DIRECTIONS FOR THIS TASK: The entries are to be returned exactly, with images left out.

[Collected data entries]
----

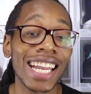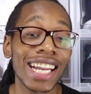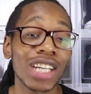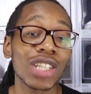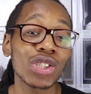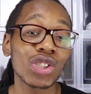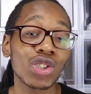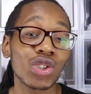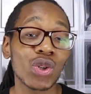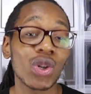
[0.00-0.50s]

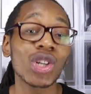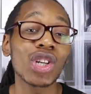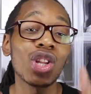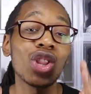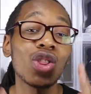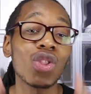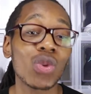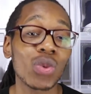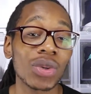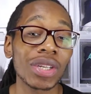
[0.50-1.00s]
Air
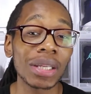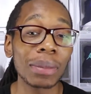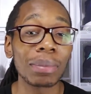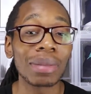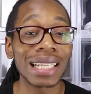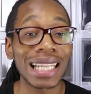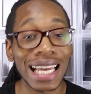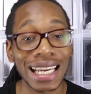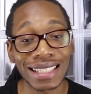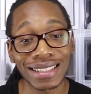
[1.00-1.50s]
Jordan 3
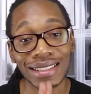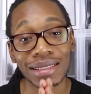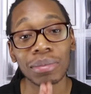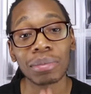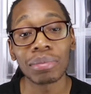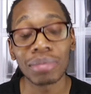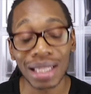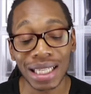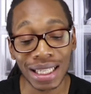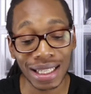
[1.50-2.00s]
Black
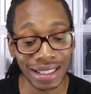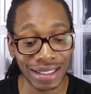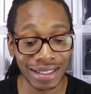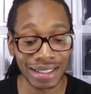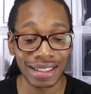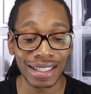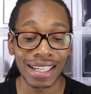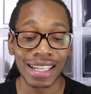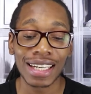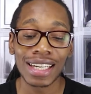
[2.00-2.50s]

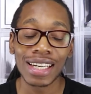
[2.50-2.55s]
Cements.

----

EXERCISE RESPONSE:
[0.00-0.50s]

[0.50-1.00s]
Air
[1.00-1.50s]
Jordan 3
[1.50-2.00s]
Black
[2.00-2.50s]

[2.50-2.55s]
Cements.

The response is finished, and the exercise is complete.